The metaphorical connotation represents the state of many who wander about the earth; that is why the statistical reflection of accidents and injuries can never quite be diminished, and the constancy of conundrums concerning catastrophic clemency of uncharacteristic conduct can never conclusively conceal the calamity of creativity.  Sorry, but once alliteration is initiated, it is difficult to extricate one’s self from the poetry of consonants and vowels dancing in tandem.
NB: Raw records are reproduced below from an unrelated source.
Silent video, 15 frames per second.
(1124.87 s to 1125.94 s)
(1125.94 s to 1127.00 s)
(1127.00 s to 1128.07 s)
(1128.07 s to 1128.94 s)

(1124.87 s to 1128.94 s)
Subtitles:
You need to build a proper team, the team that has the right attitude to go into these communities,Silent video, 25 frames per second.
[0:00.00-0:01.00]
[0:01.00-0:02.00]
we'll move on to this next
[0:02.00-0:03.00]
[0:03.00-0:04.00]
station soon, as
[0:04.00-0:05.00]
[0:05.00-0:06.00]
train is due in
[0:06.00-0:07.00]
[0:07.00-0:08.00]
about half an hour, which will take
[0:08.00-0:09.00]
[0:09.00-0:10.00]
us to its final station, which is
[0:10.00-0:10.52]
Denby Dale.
But more to the point:  the Human Animal is unique in that it is the only one of the species that walks about in a cloud of thoughts.  Moreover, in modernity, the exponential magnification is starkly evident because of the draw by Smartphones, computers and other hand-held devices.  Once upon a time, long ago, there was the public phone booth; then, doctors and other impressive individuals carried around pagers (or otherwise known as “beepers”), and anyone who suddenly received notification through this anomaly of a wireless device was immediately recognized as someone important, for who else would need to be contacted as so indispensable as to require interruption during a meal at a restaurant, or in the middle of a gathering or event?

Then, of course, technology and the inventors of the universe decided that, democracy being what it is and value, worth and significance of each individual being equivalent to one another, we should all be deemed special – and so, instead of being forced to wear dunce-hats and be made to sit in a corner excluded from participation with others, either because of our behavior or our witless comments – fast-forward to today, and everyone is special, all are important, and none are lesser than the next person.
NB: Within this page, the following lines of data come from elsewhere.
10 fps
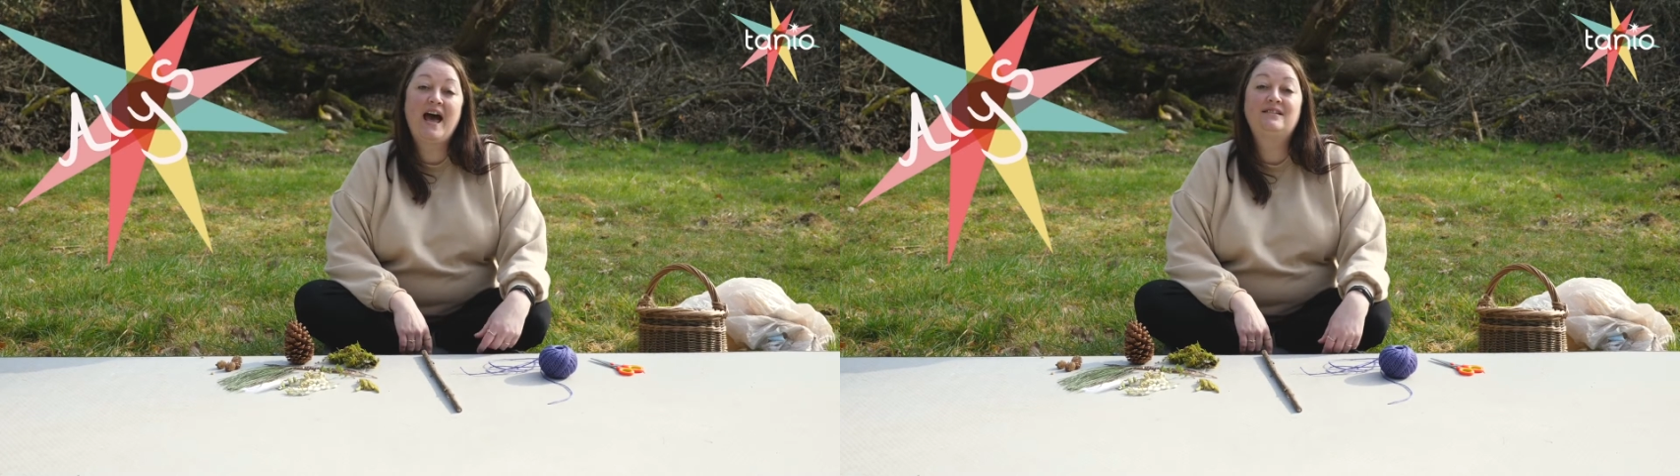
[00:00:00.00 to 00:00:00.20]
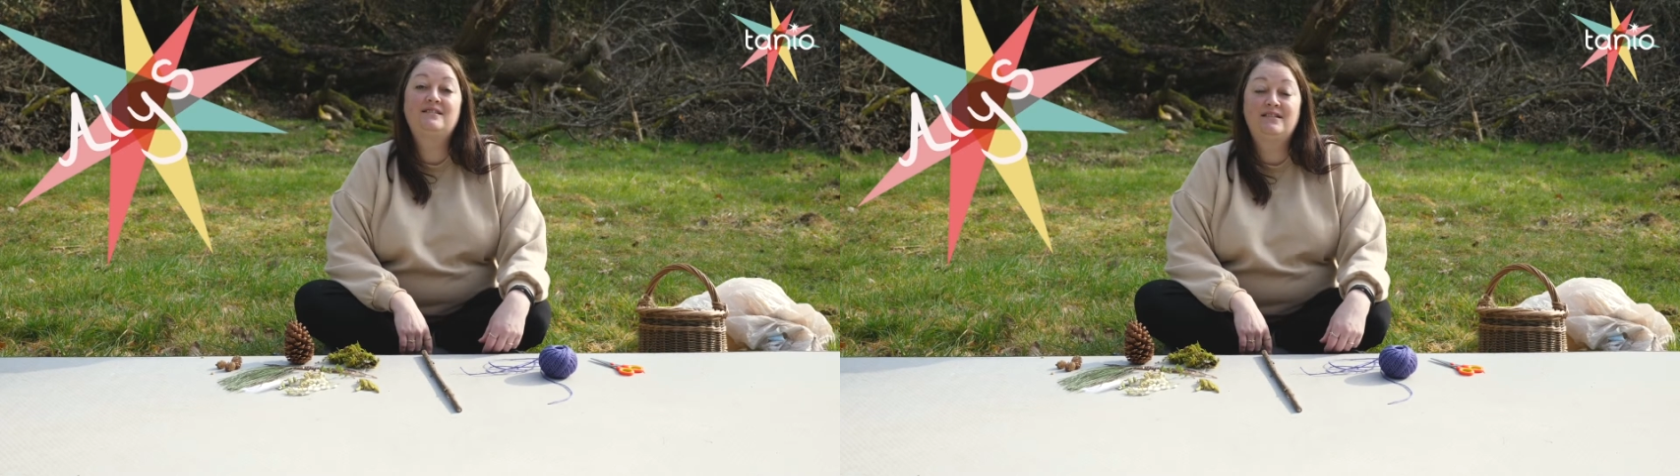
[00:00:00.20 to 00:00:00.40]

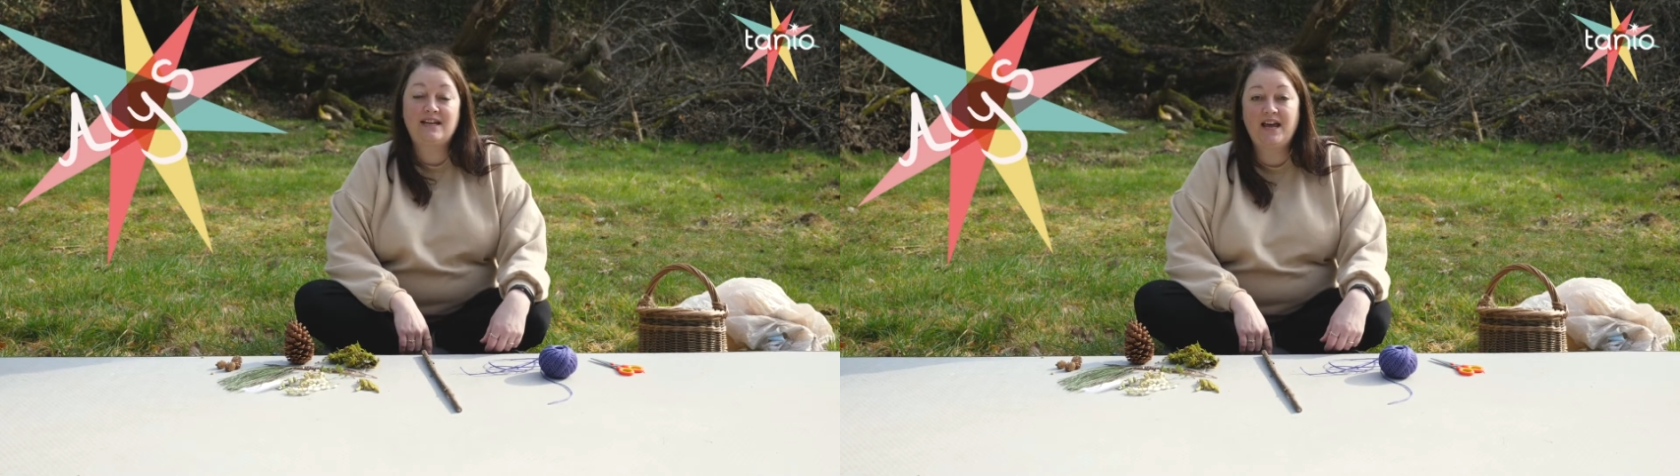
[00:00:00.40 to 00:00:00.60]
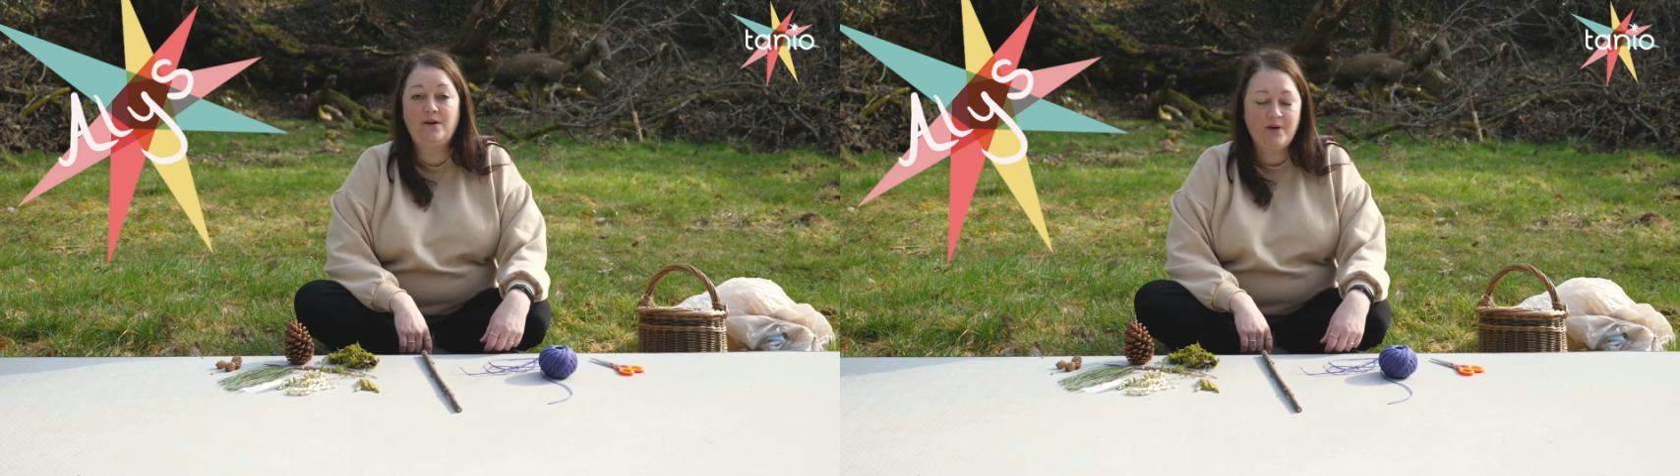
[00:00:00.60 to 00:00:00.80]
and
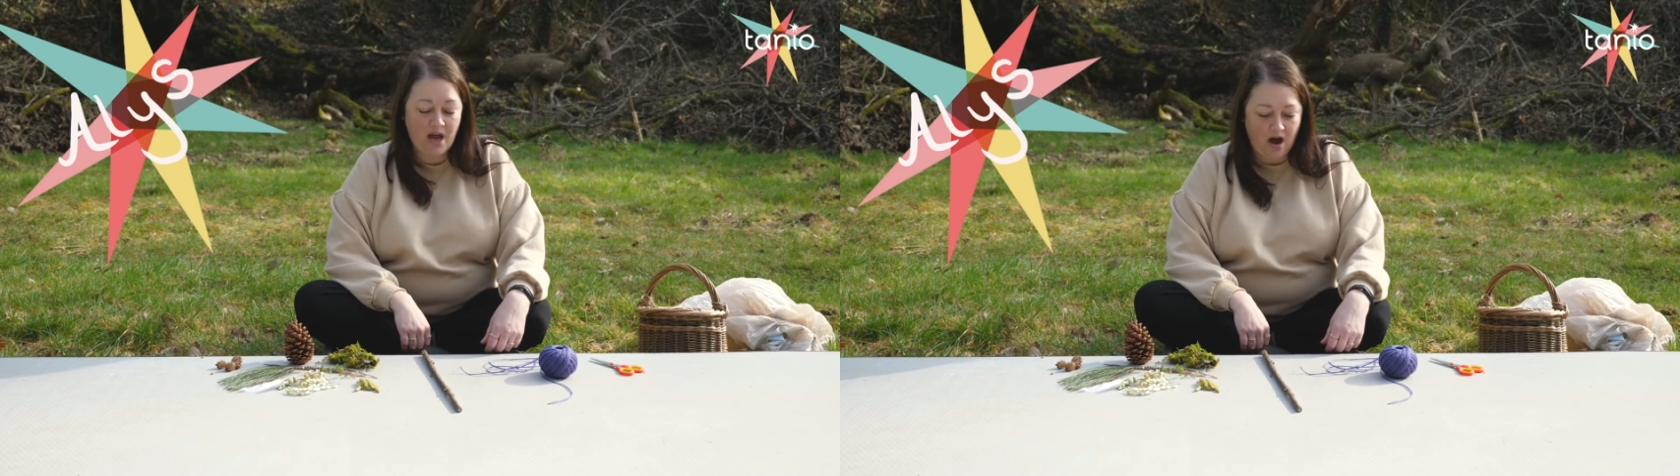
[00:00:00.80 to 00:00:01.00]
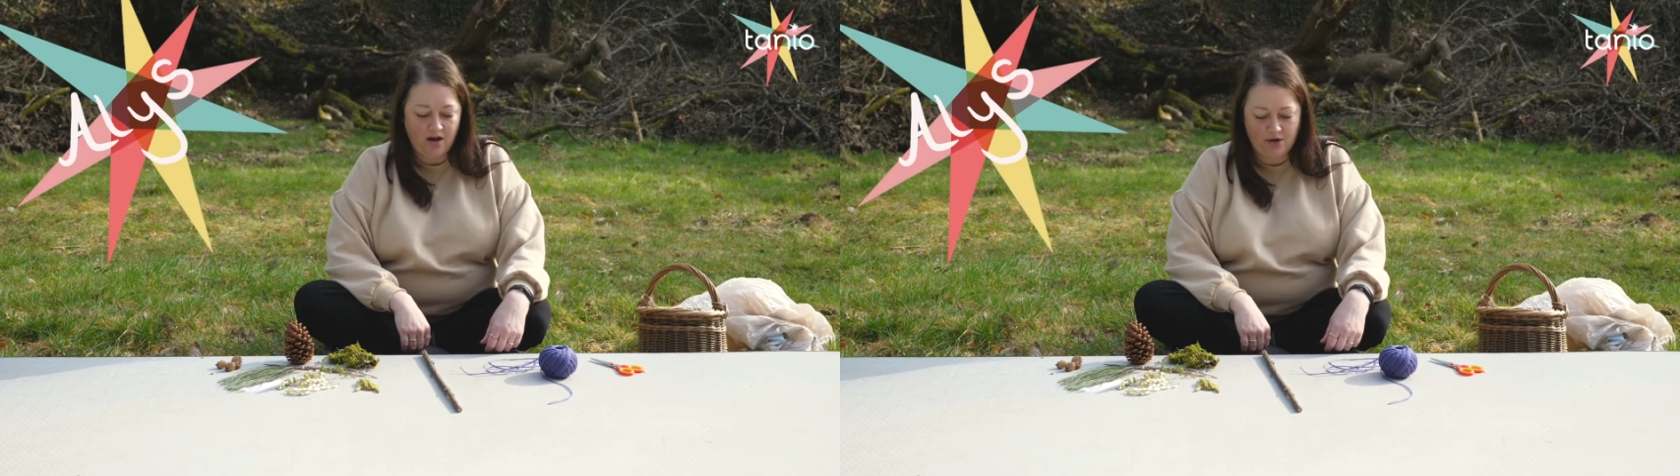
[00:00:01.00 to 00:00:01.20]
today we
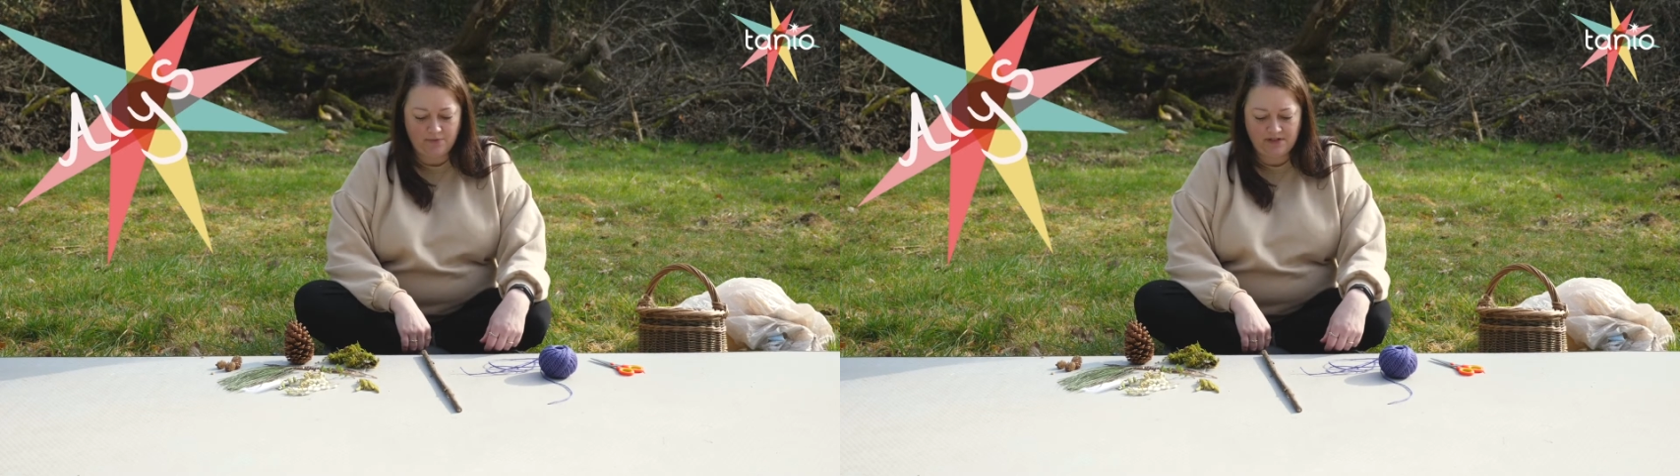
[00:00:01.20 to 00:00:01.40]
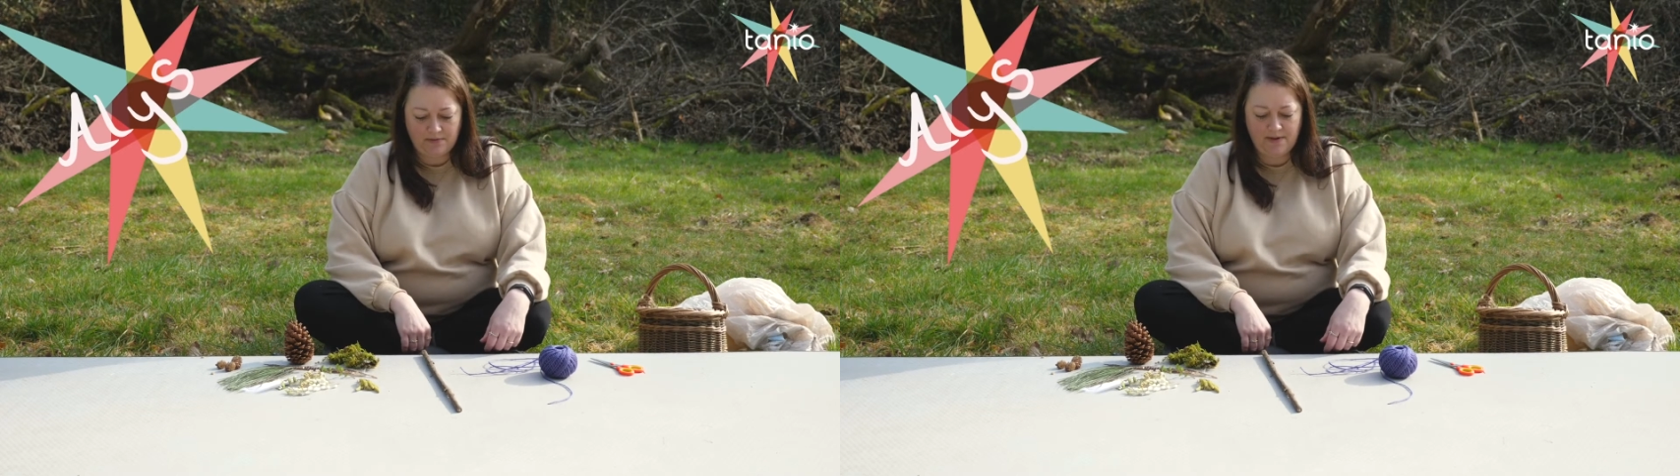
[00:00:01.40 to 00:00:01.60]
are going to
And so we now have everyone lost in checking text messages, updating, button-pushing, twitter-feeding, whatnots and no-nots and know-hows and know-nots; all deep, deep in clouds of thoughts.  Or, not.  Is there a difference between walking and wandering the surface of the earth, lost in a cloud of thoughts, as opposed to being glued to one’s Smartphone or other electronic device?  Is one of greater value or relevance than the other?  Is there a difference between the cognitive input or brain waves of distinction, or is it all just a fuzzy feeling of angst and suspicion?  Do MRIs reveal anything when we see the graphic images of cranial activity and color-enhanced dullness of inactivity?  Or do such images merely provide a parallel sense of correspondence, as opposed to causal efficacy?

For Federal employees and U.S. Postal workers who are considering preparing an effective Federal Disability Retirement application through the U.S. Office of Personnel Management, whether the Federal or Postal employee is under FERS, CSRS or CSRS Offset, the engagement of a cloud of thoughts can be twofold:  One, it does take some thought and preparation in order to formulate an effective Federal Disability Retirement application, and so being under a cloud of thoughts is a “good” thing; but Two, that proverbial “cloud” that overshadows the Federal or Postal employee because of the concerns surrounding the ongoing medical condition, can only be “lifted” by moving beyond the job and career which only serves to exacerbate one’s circumstances and conditions.

Preparing, formulating and filing an effective Federal Disability Retirement application through OPM involves both a cloud of thoughts, and services to lift one from the burden of those clouds.  Now, if only we could do something about those hand-held devices which provide us with those scary images of brain inactivity, we might also save the world at the same time.